Data provided below:

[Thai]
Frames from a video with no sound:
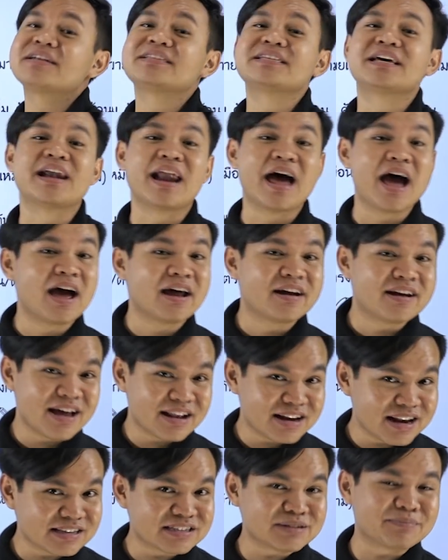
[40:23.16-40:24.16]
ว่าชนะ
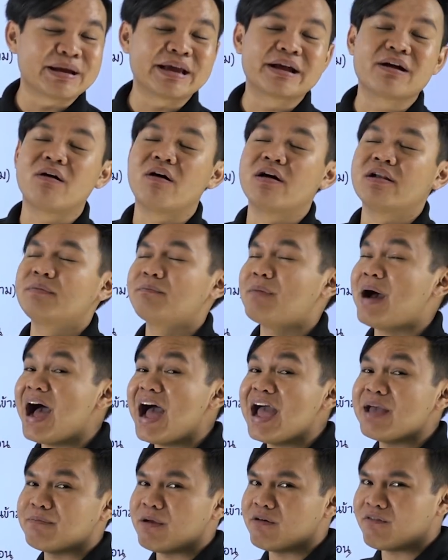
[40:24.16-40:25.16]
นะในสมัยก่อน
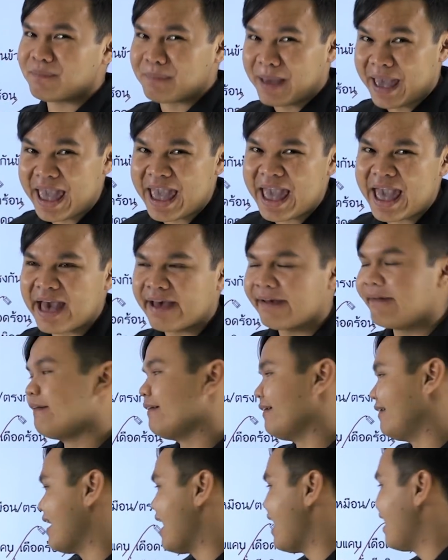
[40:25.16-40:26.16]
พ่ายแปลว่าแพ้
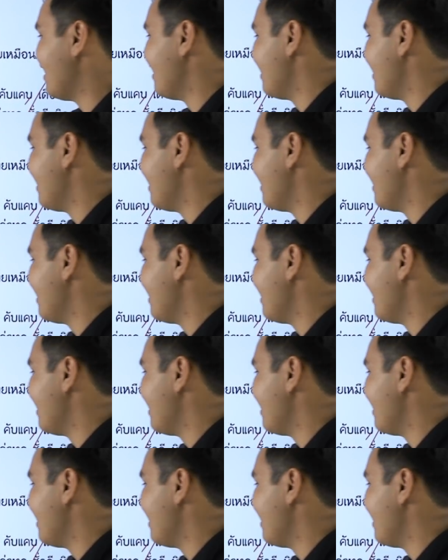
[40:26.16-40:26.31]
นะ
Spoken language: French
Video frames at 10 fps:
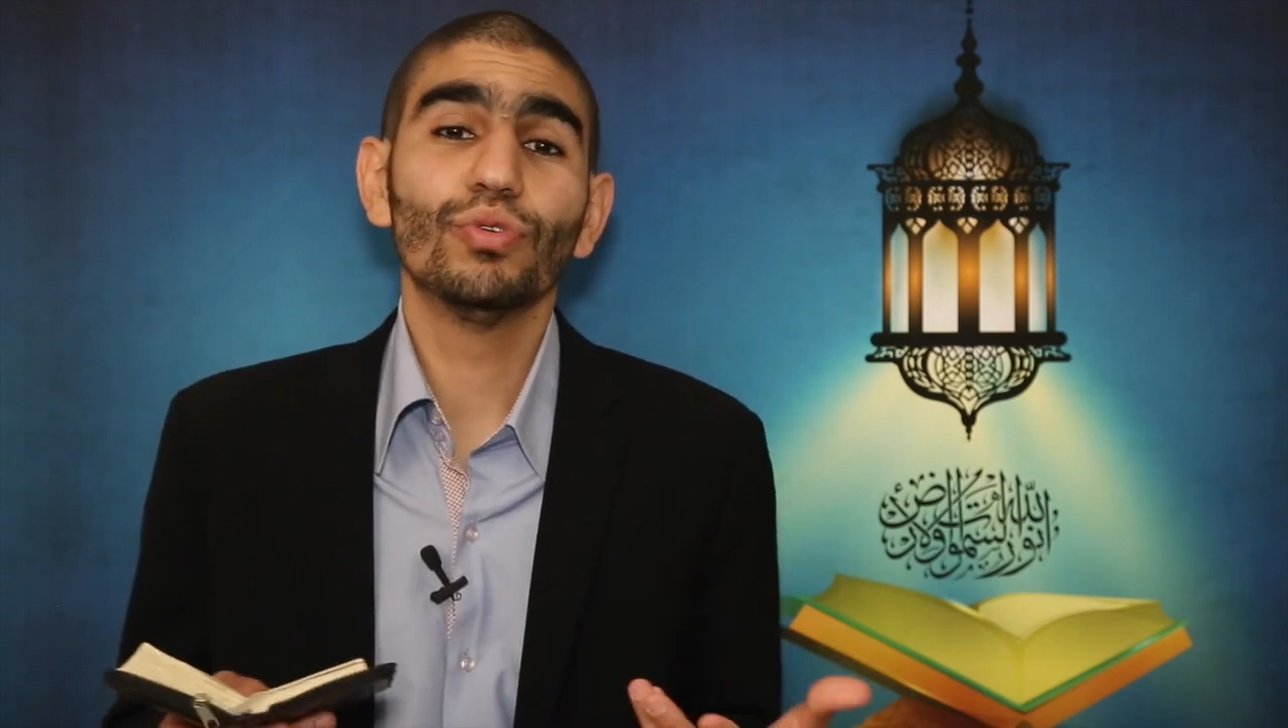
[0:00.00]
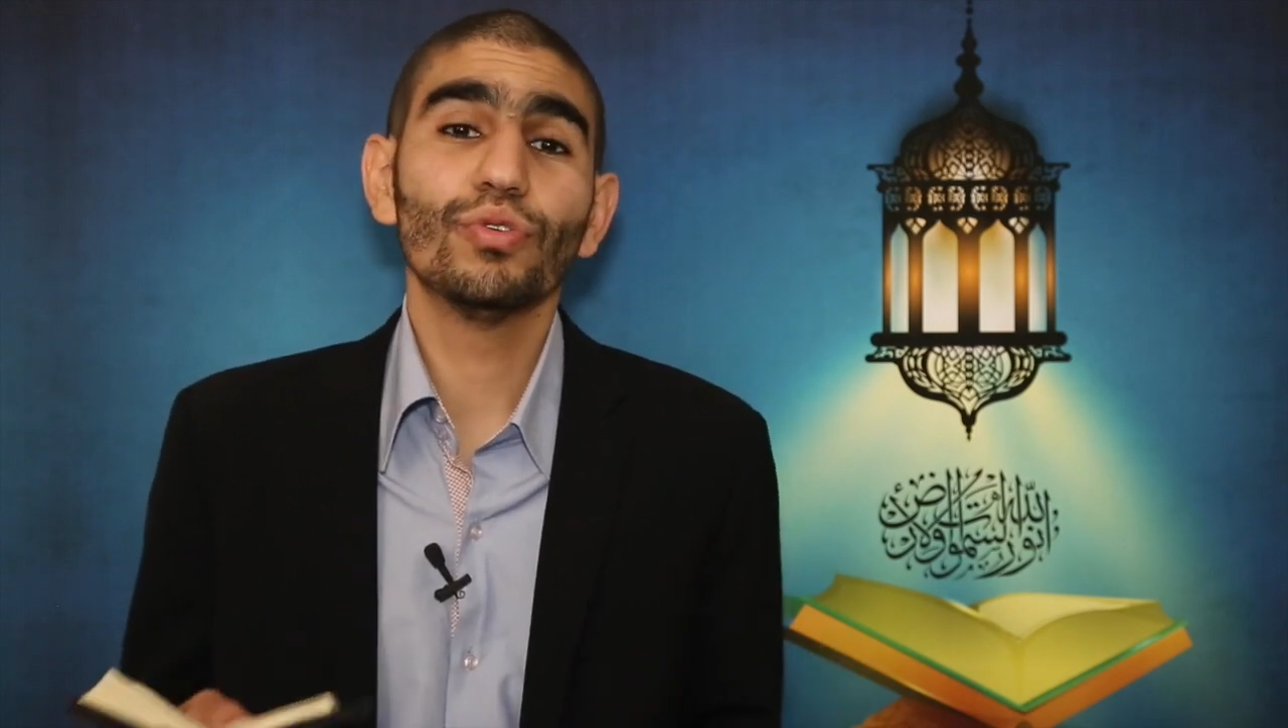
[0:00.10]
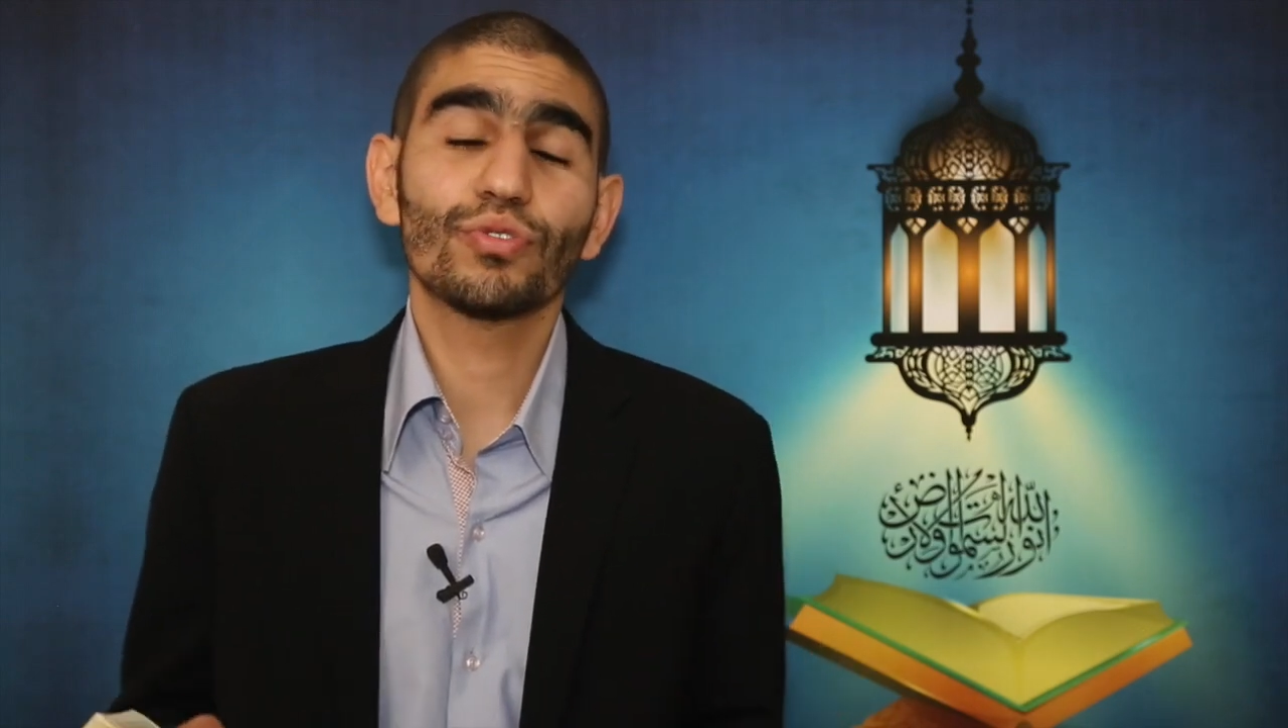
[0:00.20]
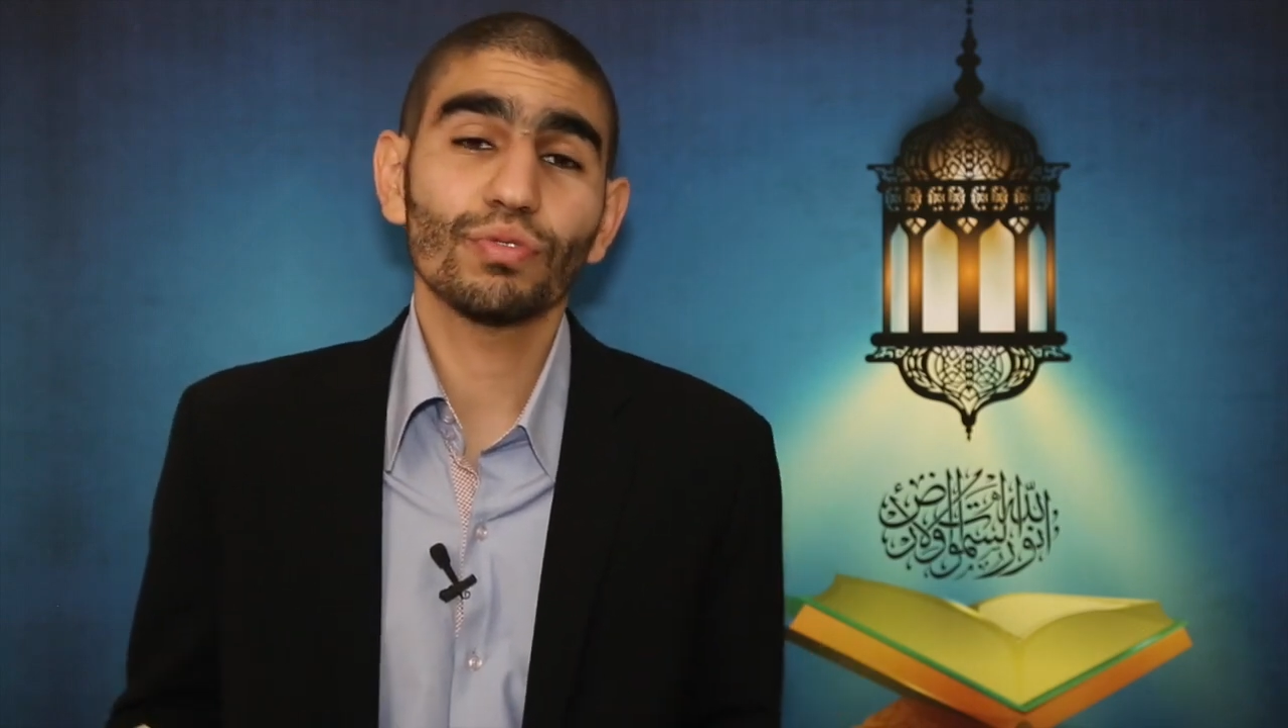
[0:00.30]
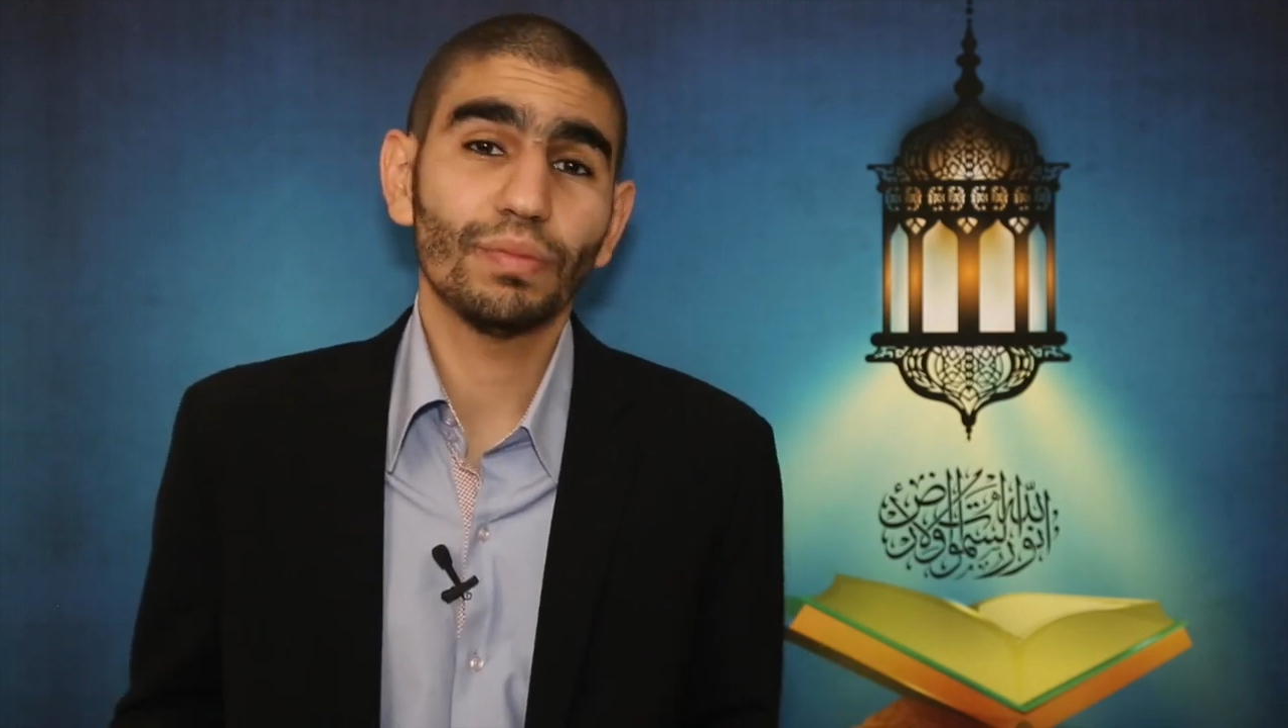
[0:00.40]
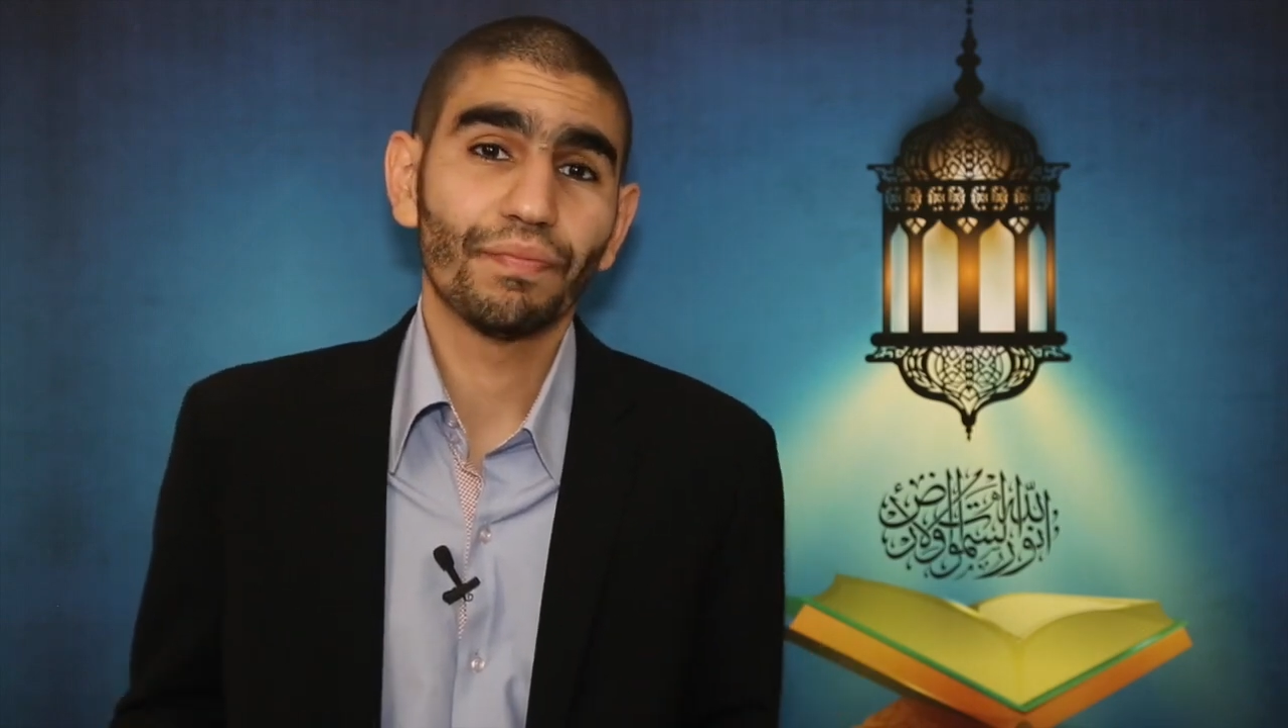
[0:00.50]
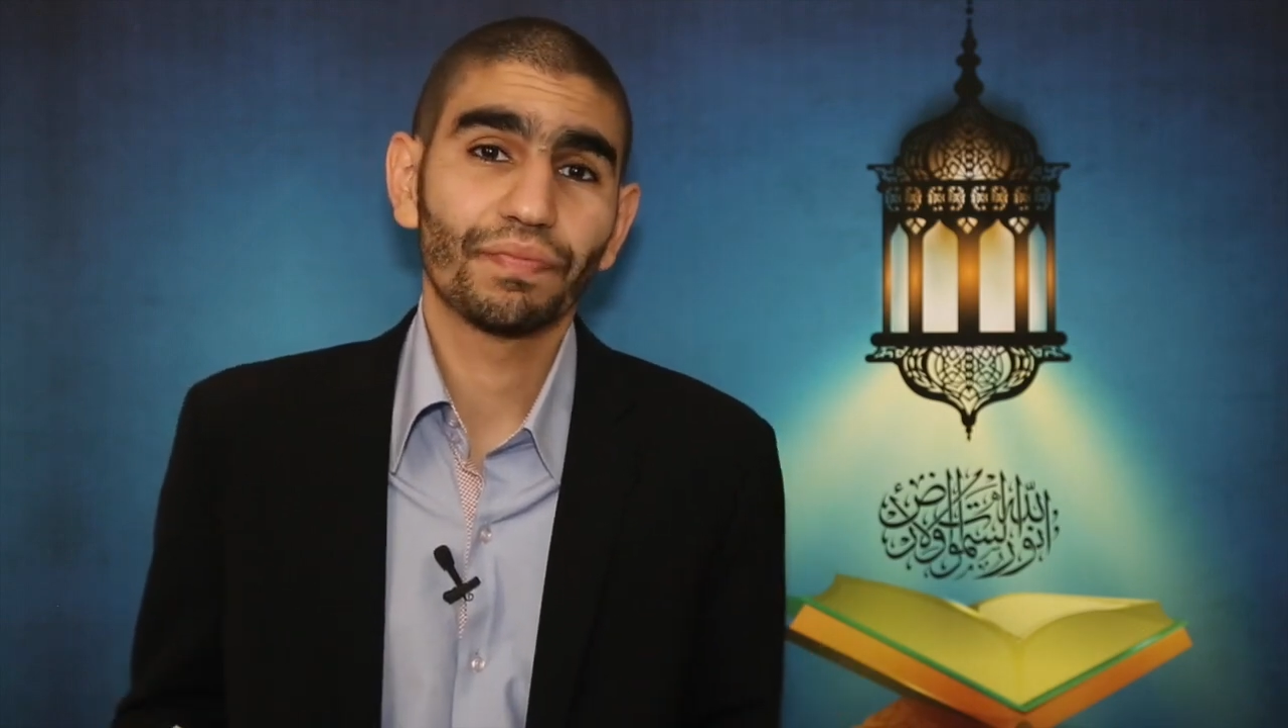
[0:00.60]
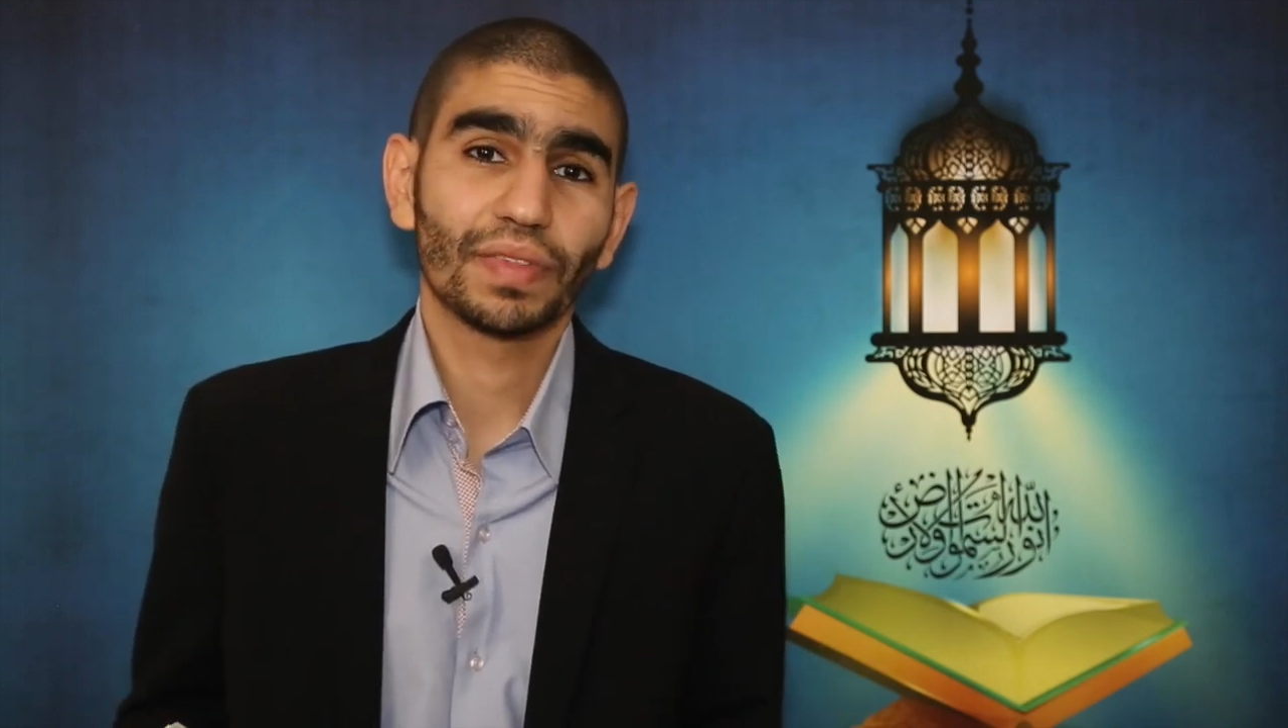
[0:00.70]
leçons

End of Data provided.

■ **Exercise instructions**: Please retype the lines from the one containing "Spoken language: French" through the last line of the records above, exactly as written, and leave out any pictures.

■ **Final answer**:
Spoken language: French
Video frames at 10 fps:
[0:00.00]
[0:00.10]
[0:00.20]
[0:00.30]
[0:00.40]
[0:00.50]
[0:00.60]
[0:00.70]
leçons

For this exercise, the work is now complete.